Search Engine

by Anonymous



Series: Soulmate AU [1]
Category: Brooklyn Nine-Nine (TV)
Genre: Alternate Universe - Soulmates, Awkward Romance, F/M, M/M, Soulmate-Identifying Marks
Language: English
Status: Completed
Published: 2020-06-20
Updated: 2020-06-20
Packaged: 2021-03-04 07:35:10
Rating: Teen And Up Audiences
Warnings: No Archive Warnings Apply
Chapters: 1
Words: 2,825
Publisher: archiveofourown.org
Story URL: https://archiveofourown.org/works/24829930
Author URL: https://archiveofourown.org/
Summary: Jake has been trying to figure out soulmarks and soulmates on and off for pretty much all is life.
Relationships: Jake Peralta/Amy Santiago, Kevin Cozner/Ray Holt
Series: Soulmate AU [1]
Series URL: https://archiveofourown.org/series/1809388
Comments: 12
Kudos: 130
Collections: Anonymous





	Search Engine

The world is a weird place, Jake thinks, tracing the stupid soulmark on the inside of his left forearm.

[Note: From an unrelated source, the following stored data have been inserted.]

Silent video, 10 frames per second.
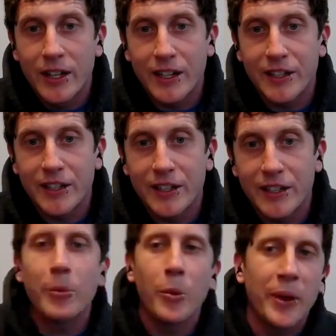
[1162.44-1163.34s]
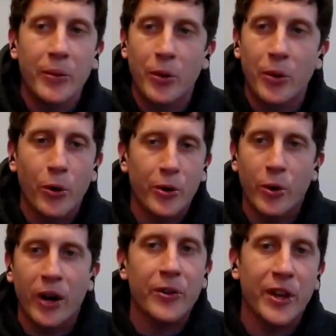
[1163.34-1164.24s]
And now people will be able to order
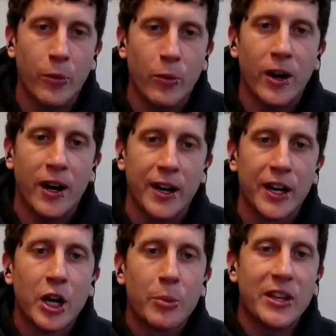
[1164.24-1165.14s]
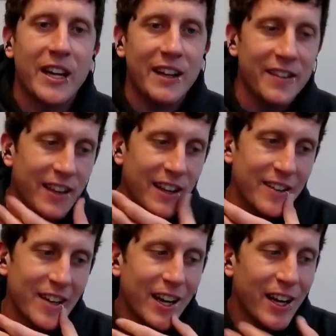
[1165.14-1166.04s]
wherever they want. But the nice thing is
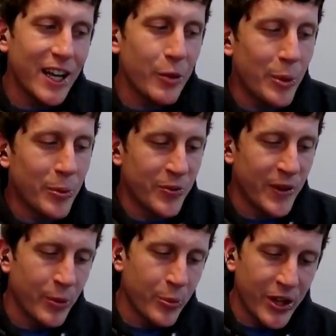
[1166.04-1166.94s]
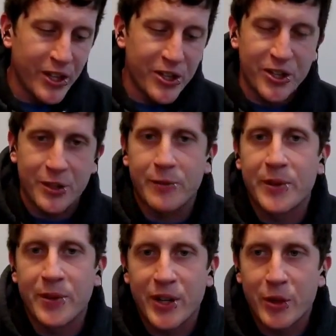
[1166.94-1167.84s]
a lot of people develop relationships with
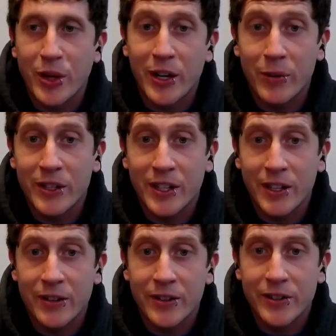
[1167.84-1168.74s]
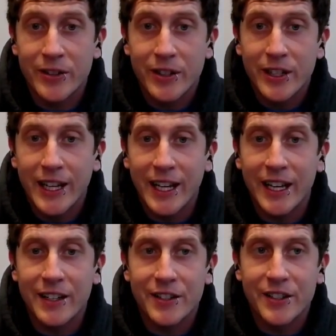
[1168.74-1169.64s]
their independent retailers
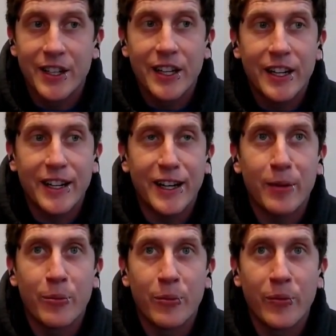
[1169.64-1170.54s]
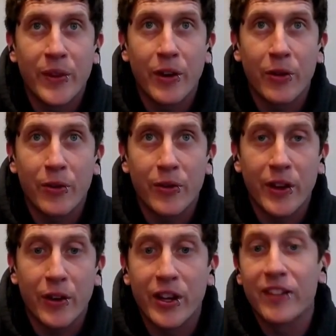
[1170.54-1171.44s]
and
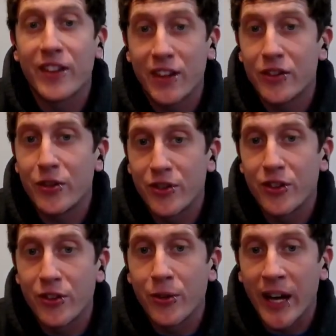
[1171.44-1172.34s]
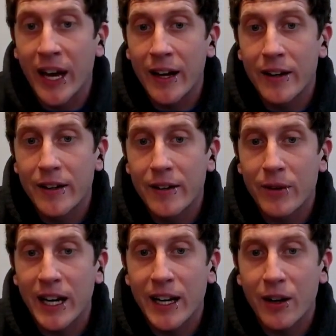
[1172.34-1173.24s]
they'll continue to do that.
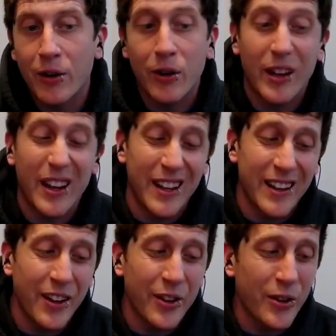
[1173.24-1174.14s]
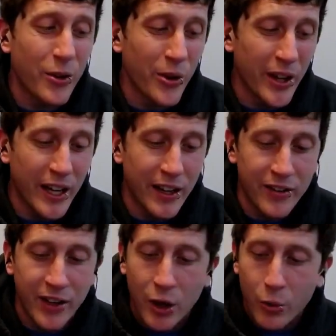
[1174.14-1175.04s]
Right. And the other cool thing
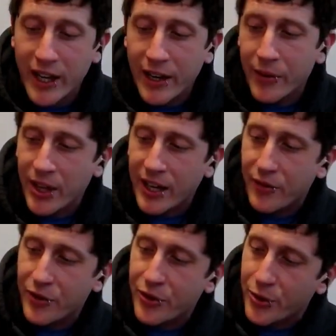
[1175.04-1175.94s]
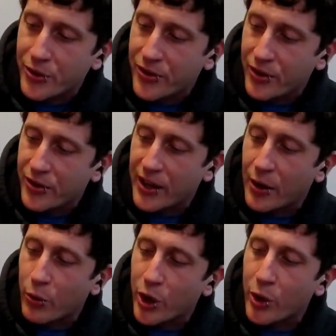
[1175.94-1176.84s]
is we have a lot of stores
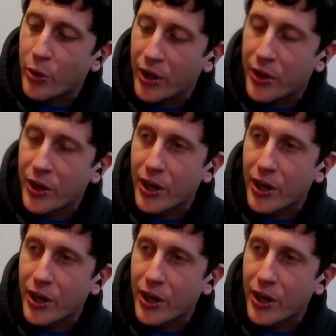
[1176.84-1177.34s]
that work with,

His is a word or part of a word - which, according to an article he is currently reading in the New York Times, is true for 57.8 percent of the world population. 18.6 percent have numbers, 19.4 percent symbols and for the remaining 4.2 it just says misc/undisclosed…

Jake frowns at the article on his computer screen.

“Can that be right?” he asks the bullpen at large after reciting the stats. 

Out of nowhere, Santiago leans over his shoulder and he feels a strange prickle running up his spine - she actually startled him - and says, in a really judgy nerd-voice, “This isn’t the New York Times, it’s clearly Buzzfeed. And if you’d read further than the first two sentences, you’d have seen that the whole thing is based on some estimate by a self-declared ‘soulmark expert’ with a degree from,” Here she pauses to actually scoff, “Florida State University.”

She leans away again and steps back, taking the faint smell of her shampoo with her. Which was nice - not that Jake will tell her.

“Also you’re at work and why do you even care?” she asks, folding her arms while directing all her judginess at him.

Yeah, why does he care anyway? It’s not because he’s lonely or anything and certainly not because he has any special feelings for anyone.

“Uh, because I’m over thirty and I’d like to find my soulmate, you know, it’s getting kind of tiresome to break hot girls’ hearts left and right. I think I’m ready to settle down with The One. Plus, she’s probably on a desperate search for me already.”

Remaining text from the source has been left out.